-- Dataset records follows --

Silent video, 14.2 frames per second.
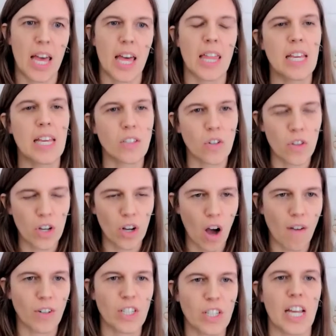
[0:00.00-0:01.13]
These are the
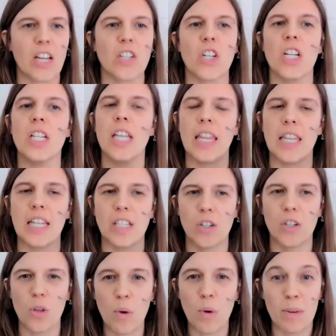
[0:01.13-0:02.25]
conversations and these are
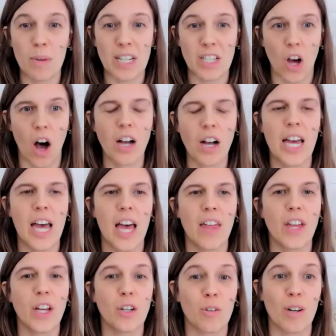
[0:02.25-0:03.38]
the way we talk
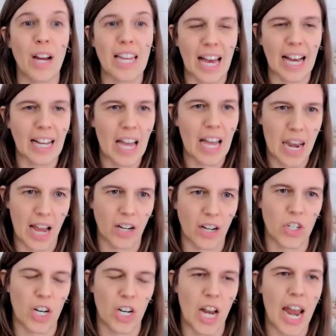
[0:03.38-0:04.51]
that create that connection.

-- Dataset records concluded --

Problem description: The whole listing above must be duplicated word for word, apart from its pictures.

Task response:
Silent video, 14.2 frames per second.
[0:00.00-0:01.13]
These are the
[0:01.13-0:02.25]
conversations and these are
[0:02.25-0:03.38]
the way we talk
[0:03.38-0:04.51]
that create that connection.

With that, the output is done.